Talking About Spousal Overspending Requires Tact

Spousal spending (Credit: Dating Tips)

There’s a plethora of suggestion on the internet about how to handle the situation of spousal overspending. With the economy and jobs spiraling downwards each year for the past six years or so, it may be something you haven’t noticed before. There is no way one person can put money aside for a rainy day when the other person is out spending it. If it is time for the big talk about fiscal responsibility, approach it with tact and fairness rather than blame and innocence.

Set an appointment with your spouse for the sole purpose of discussing finances. Create and follow ground rules:

1. Name calling and blame are not permitted.

2. Each party will have a list of the debts they know about.

3. Each party will bring a list of the income they know about.

4. Each party will identify the debts they feel should be paid when due and the reasoning for placement.

5. Each party will list 3 financial goals for the future and how they will be achieved.

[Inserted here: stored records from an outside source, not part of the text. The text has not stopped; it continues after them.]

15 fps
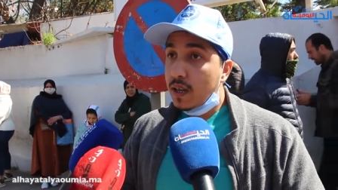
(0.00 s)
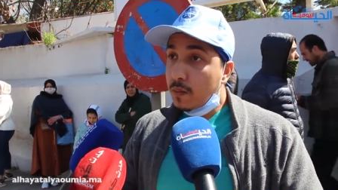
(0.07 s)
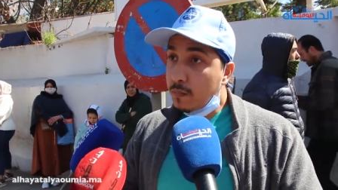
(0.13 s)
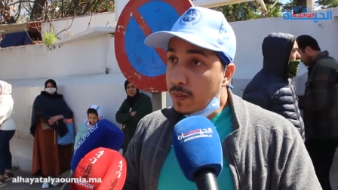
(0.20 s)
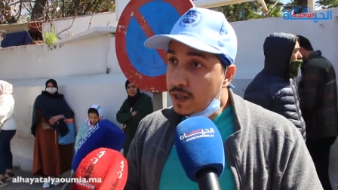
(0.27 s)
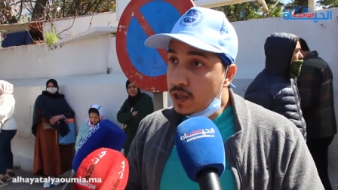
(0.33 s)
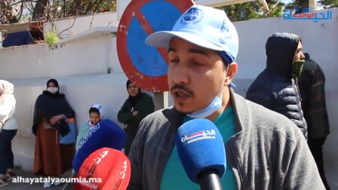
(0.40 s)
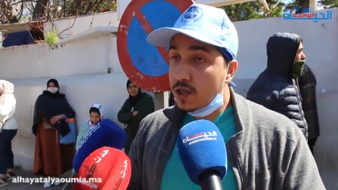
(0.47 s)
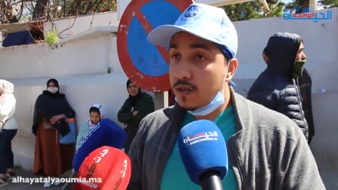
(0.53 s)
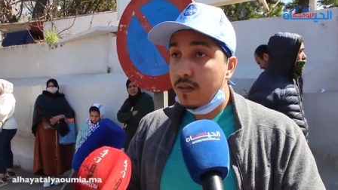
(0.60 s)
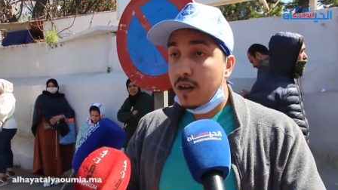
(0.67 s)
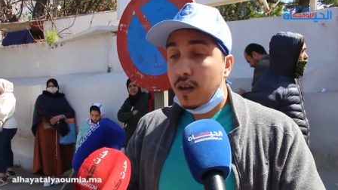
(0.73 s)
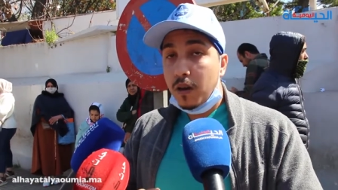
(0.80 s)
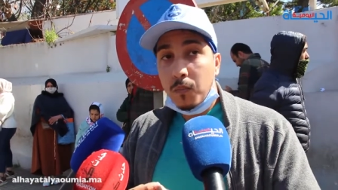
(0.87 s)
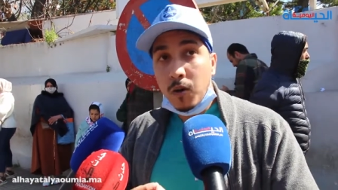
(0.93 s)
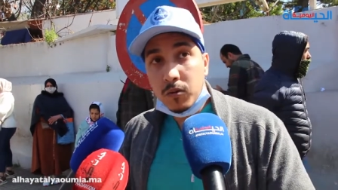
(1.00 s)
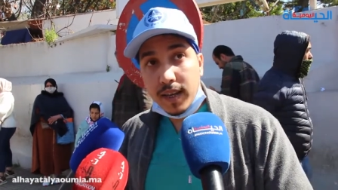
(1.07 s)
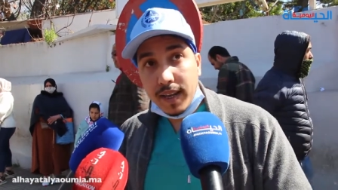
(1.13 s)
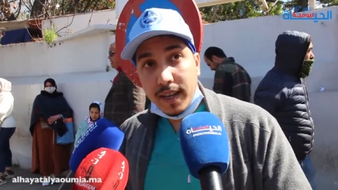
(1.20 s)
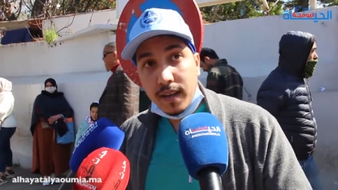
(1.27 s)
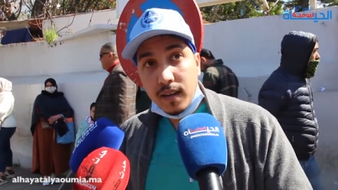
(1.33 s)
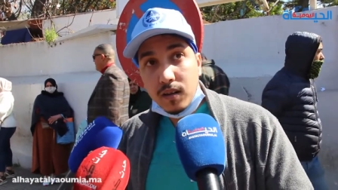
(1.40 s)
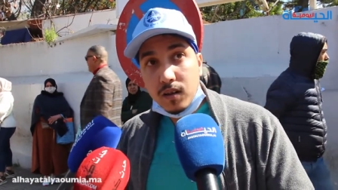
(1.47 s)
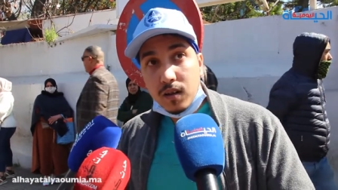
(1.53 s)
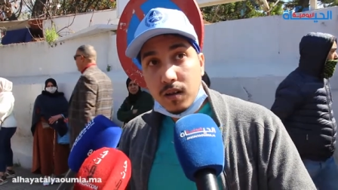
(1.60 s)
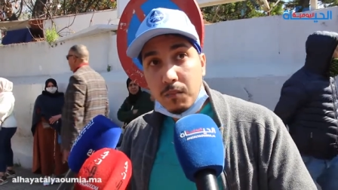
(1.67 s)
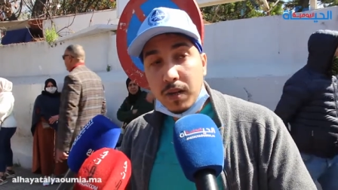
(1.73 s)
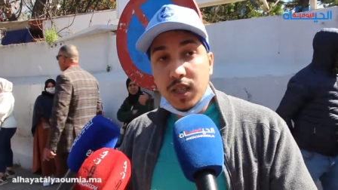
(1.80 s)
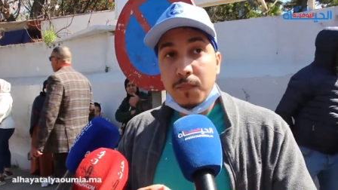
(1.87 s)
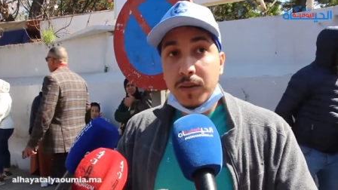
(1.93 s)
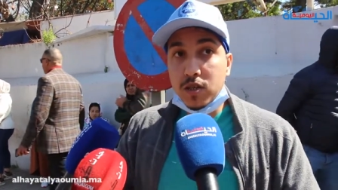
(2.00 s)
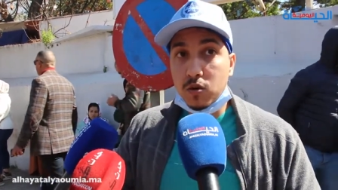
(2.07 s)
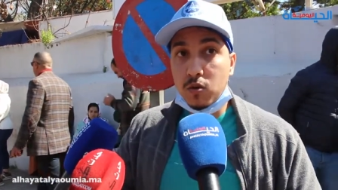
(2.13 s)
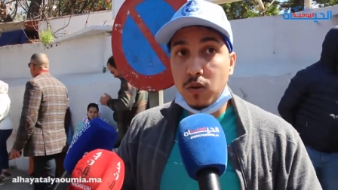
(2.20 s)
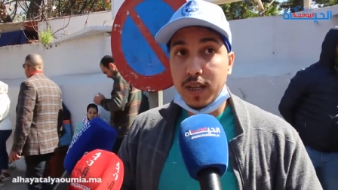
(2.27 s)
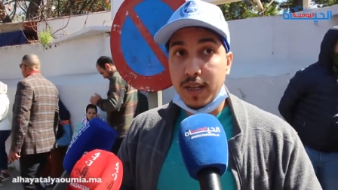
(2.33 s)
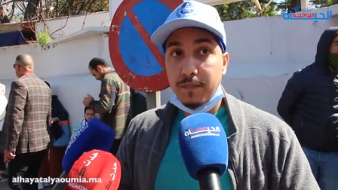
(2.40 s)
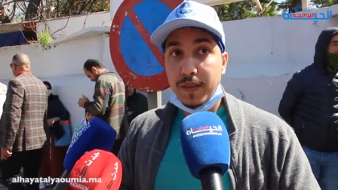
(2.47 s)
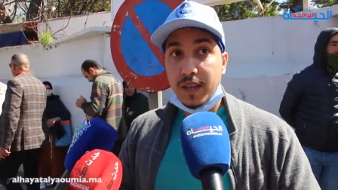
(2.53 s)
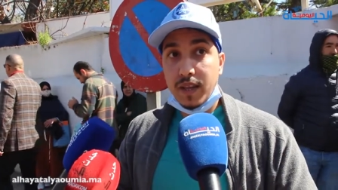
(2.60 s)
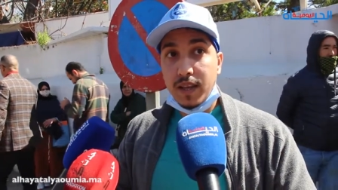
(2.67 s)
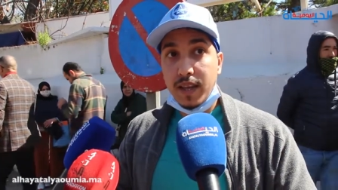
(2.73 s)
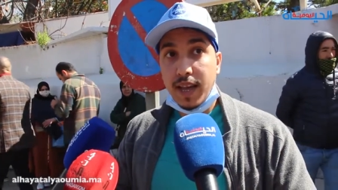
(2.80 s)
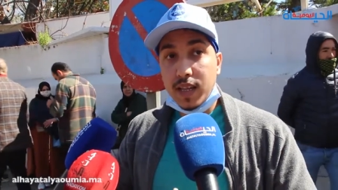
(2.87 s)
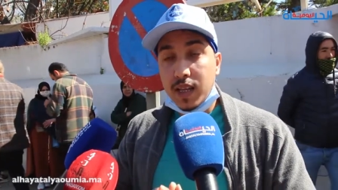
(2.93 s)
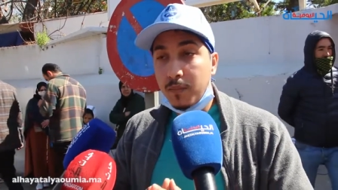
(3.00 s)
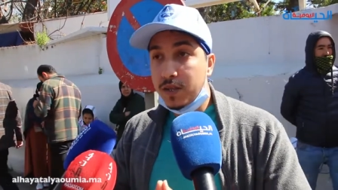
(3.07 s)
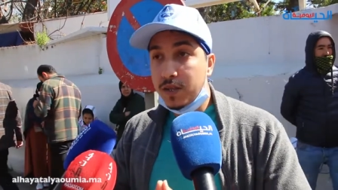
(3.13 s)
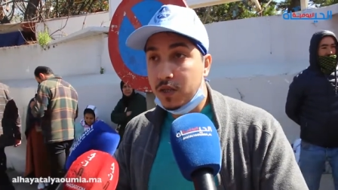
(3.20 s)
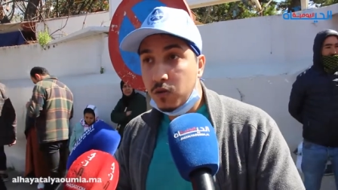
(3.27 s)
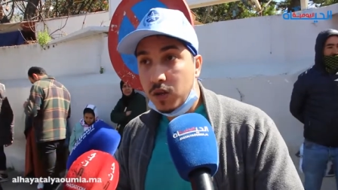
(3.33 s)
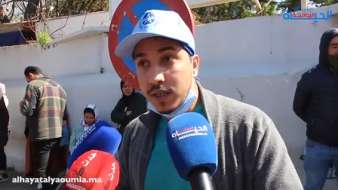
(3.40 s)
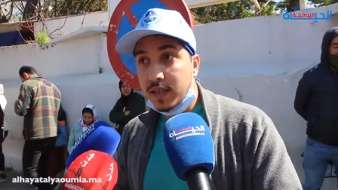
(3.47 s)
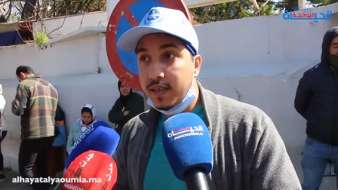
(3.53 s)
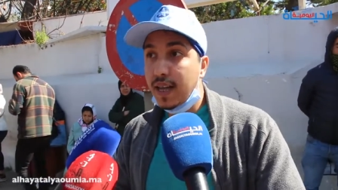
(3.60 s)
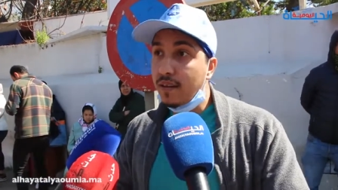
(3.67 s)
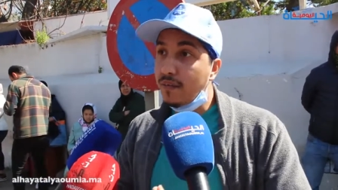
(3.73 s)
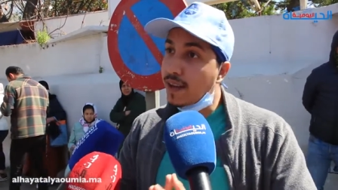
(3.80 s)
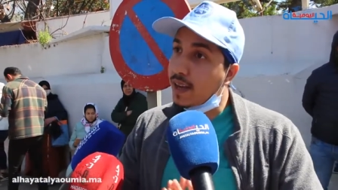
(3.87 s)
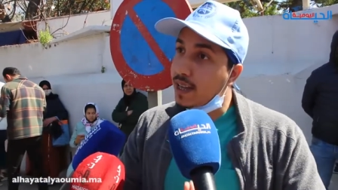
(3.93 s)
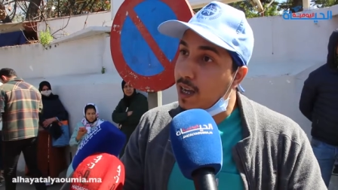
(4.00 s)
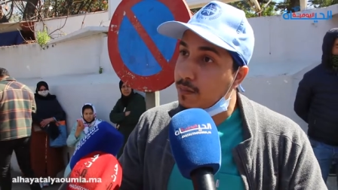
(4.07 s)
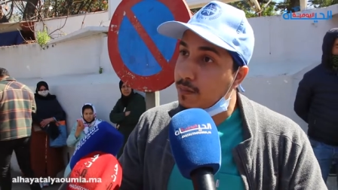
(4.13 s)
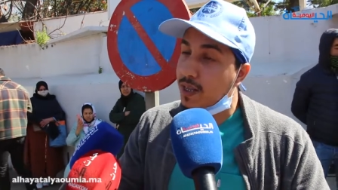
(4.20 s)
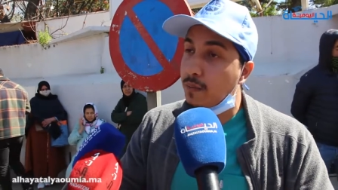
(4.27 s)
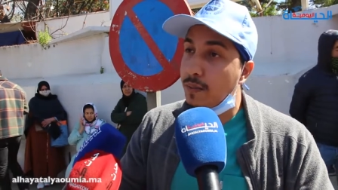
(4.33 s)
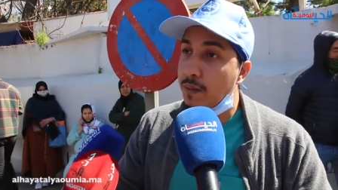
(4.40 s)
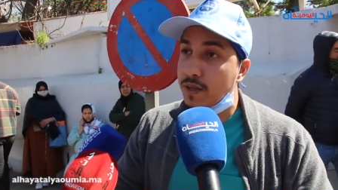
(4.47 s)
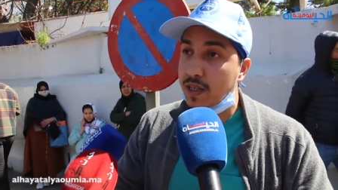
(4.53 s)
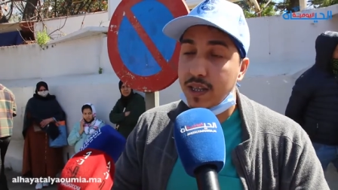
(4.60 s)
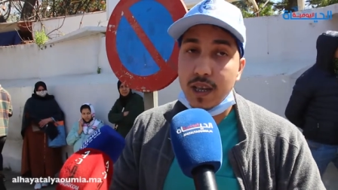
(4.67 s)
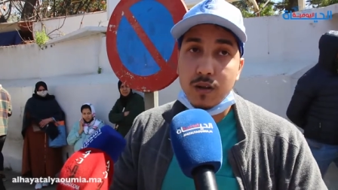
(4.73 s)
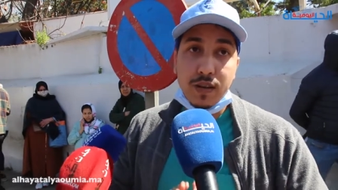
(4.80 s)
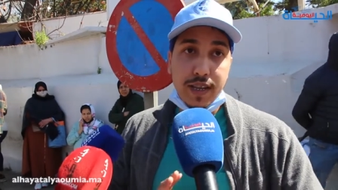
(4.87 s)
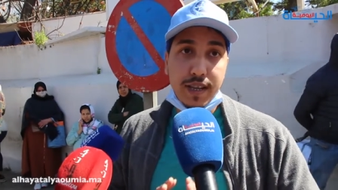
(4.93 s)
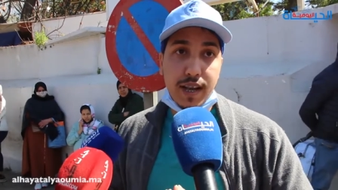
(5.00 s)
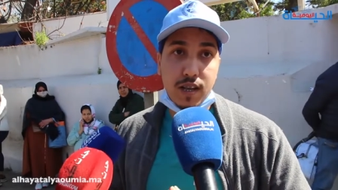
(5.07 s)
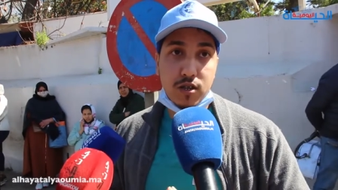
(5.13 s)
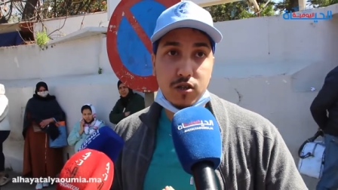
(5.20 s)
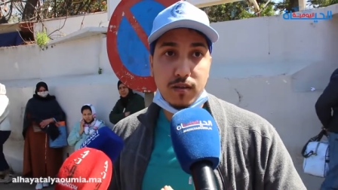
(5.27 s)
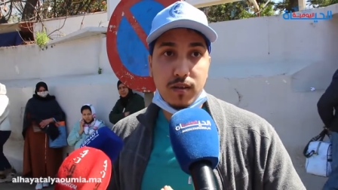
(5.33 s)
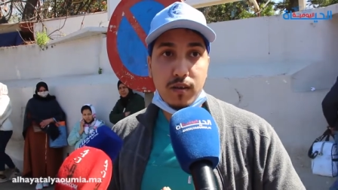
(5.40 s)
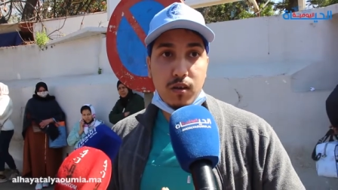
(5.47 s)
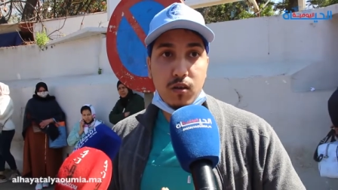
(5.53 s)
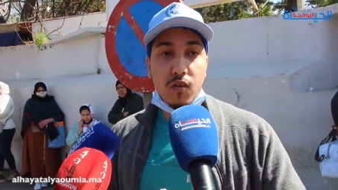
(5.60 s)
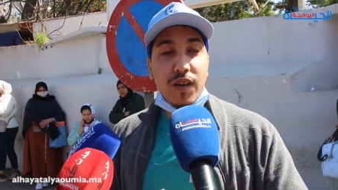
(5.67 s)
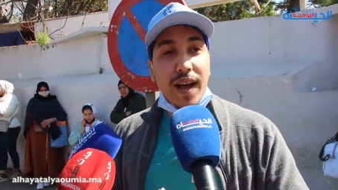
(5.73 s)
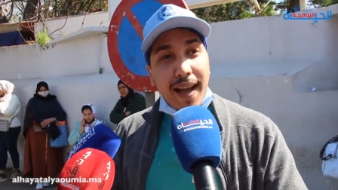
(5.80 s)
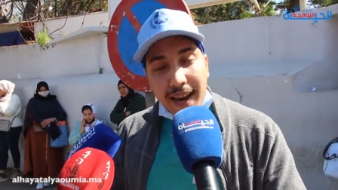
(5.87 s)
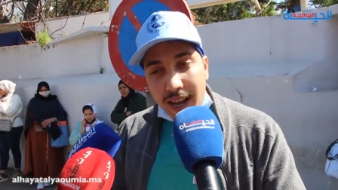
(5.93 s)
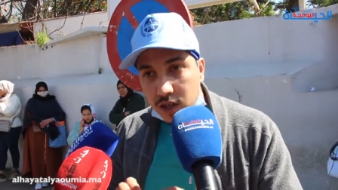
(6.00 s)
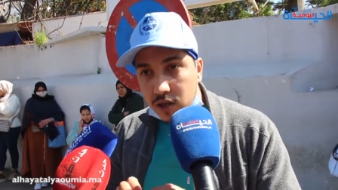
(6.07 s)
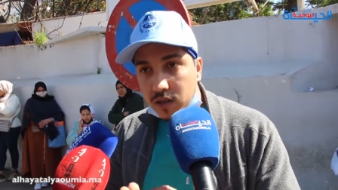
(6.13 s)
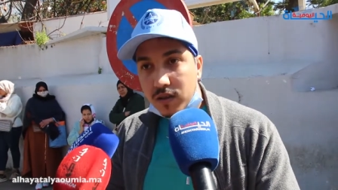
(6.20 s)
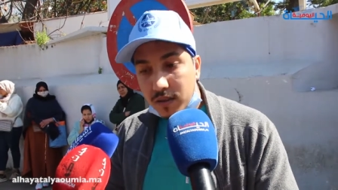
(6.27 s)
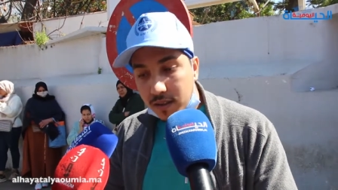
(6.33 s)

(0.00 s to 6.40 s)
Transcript: بنج موضعي ماشي بنج كلي حيت البنج كلي تيدار في غياب الطبيب التخدير والانعاش وفي حالات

6. No patronizing allowed.

Make this a productive event. Beverages, pizza, cupcakes and cookies are great comfort foods. A veggie tray with ranch dressing is another choice. People like meetings better when refreshments are available. Use paper plates, cups and napkin to minimize cleanup duty.

Exchange the lists of known debts. Cross out identical entries and enter the remaining items on a fresh sheet of paper. Repeat the process with the income lists and the debts to be paid, including the reason or reasons they appeared on one of the original lists.

Now the two of you can get down to the nitty-gritty of controlling overspending. Each person keeps their original lists and gets a copy of the new one. The next step is scheduling another meeting to discuss the new lists and how it affects the 3 financials goals each one selected, which will be revealed at that time. This step gives each one an opportunity to realize three things:

1. Something good was accomplished without screaming.

2. Unrecognized debt affects personal goals.

3. Financial responsibility now can provide purchasing opportunity later.